A propósito de ‘No hay niño malo. 12 mitos sobre la infancia’, sabía usted que:

Es un libro escrito por Teresa García Hubard, psicóloga clínica y psicoanalista mexicana, en el que promueve un abordaje de la conducta infantil fundamentada en la teoría del apego y los más recientes descubrimientos de las neurociencias, que contribuyen a construir una relación empática con los hijos en el contexto de la crianza.
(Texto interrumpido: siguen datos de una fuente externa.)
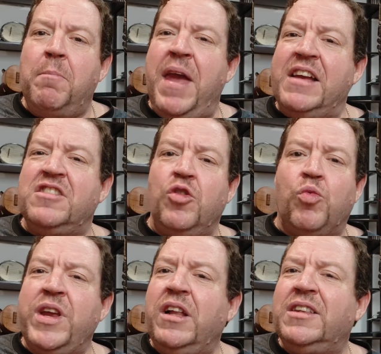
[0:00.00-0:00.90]
makes
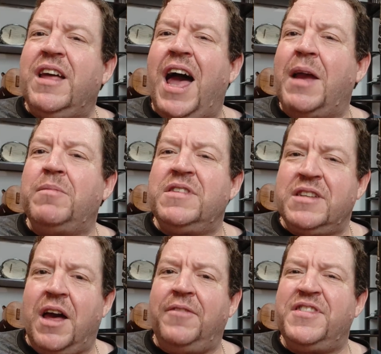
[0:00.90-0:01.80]
real-time
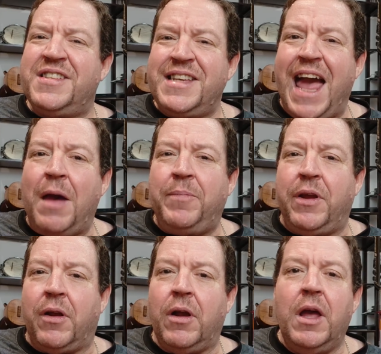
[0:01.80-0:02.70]
stuff
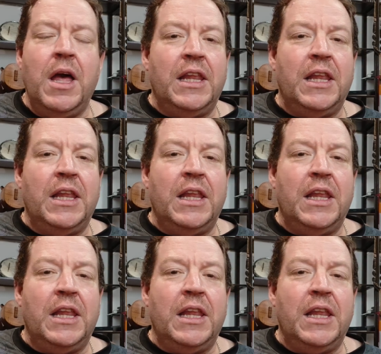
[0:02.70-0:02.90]
snappier,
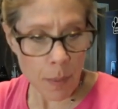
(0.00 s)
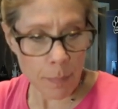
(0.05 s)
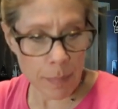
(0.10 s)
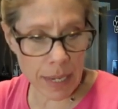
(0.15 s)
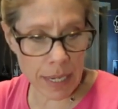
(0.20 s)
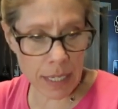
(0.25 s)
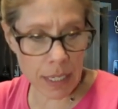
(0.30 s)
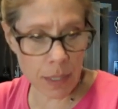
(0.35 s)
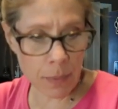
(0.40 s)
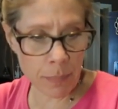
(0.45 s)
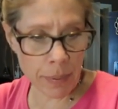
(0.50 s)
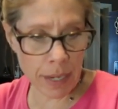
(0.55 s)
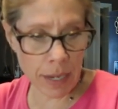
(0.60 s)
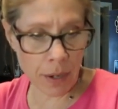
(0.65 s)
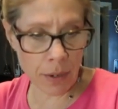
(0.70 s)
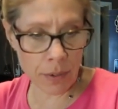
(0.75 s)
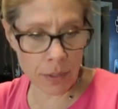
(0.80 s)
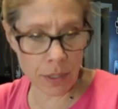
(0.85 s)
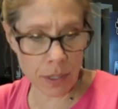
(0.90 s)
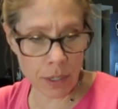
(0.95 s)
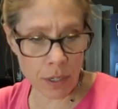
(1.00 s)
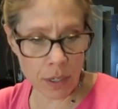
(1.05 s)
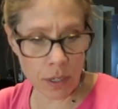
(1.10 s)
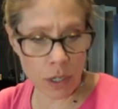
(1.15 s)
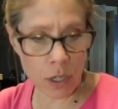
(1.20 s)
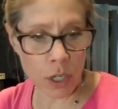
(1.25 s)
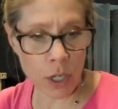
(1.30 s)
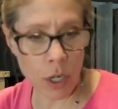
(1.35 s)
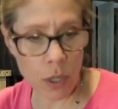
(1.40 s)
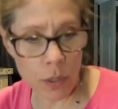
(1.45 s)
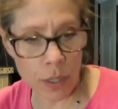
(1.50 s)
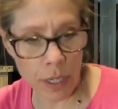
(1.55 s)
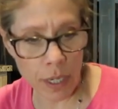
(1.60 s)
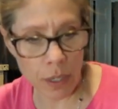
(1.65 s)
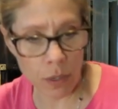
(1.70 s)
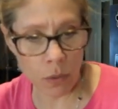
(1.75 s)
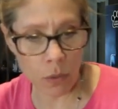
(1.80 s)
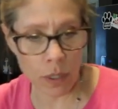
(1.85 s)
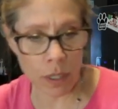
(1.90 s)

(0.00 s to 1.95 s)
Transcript: baking powder, coconut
A continuación, compartimos con nuestros lectores algunas de sus ideas más relevantes:

  • Educar es difícil, requiere esfuerzo y sacrificio; pero esto no tiene que implicar perder el gozo y la conexión emocional. Se trata primero de acompañarlos a crecer, para después educar. Buscar empatía primero y educar después.
  • Con frecuencia tratamos a los niños como si no fueran seres humanos con emociones profundas, ni interlocutores inteligentes. La empatía es el eje central de una educación consciente que se fundamente en el amor, el respeto, la comunicación y la disciplina empática.
  • Las conductas de los niños son como ventanas que nos permiten asomarnos a su mundo interno para tratar de entenderlo.
  • Ser permisivo es una forma de maltrato, pues le hará más difícil al niño el camino a la madurez. Los niños necesitan saber que hay alguien que se encargará de impedir el caos. No se trata de regresar a los límites dictatoriales de generaciones previas. Los niños de hoy quieren límites con lógica y diálogo, pero que sean consistentes y claros.
  • Educar a nuestros hijos no es fácil, pues están presentes los múltiples miedos que limitan nuestra objetividad y capacidad de aprendizaje: miedos a no saber, a ser incompetentes, a perder el control. Además, una gran fuente de ansiedad parental es la creencia de que de uno depende todo el futuro de nuestros hijos a pesar de que no existen pruebas concluyentes de que lo que hagas como madre o padre, sea el factor que determina su felicidad o su integridad moral.
  • Según L. R. Knost, “la solución para cada problema de parentalidad comienza con estas pequeñas palabras: Conexión: `estoy aquí’, comunicación: `te escucho’, y cooperación: `¿cómo puedo ayudarte?’”.
  • Los niños nos necesitan desesperadamente, pero también necesitan desesperadamente que les demos el espacio y los recursos para dejar de necesitarnos.

 

Por: Juan Fernando Gómez Ramírez
Pediatra puericultor

*Fuente:García Hubard, Teresa. No hay niño malo. 12 mitos sobre la infancia. Ed. Paidós. México. 2017.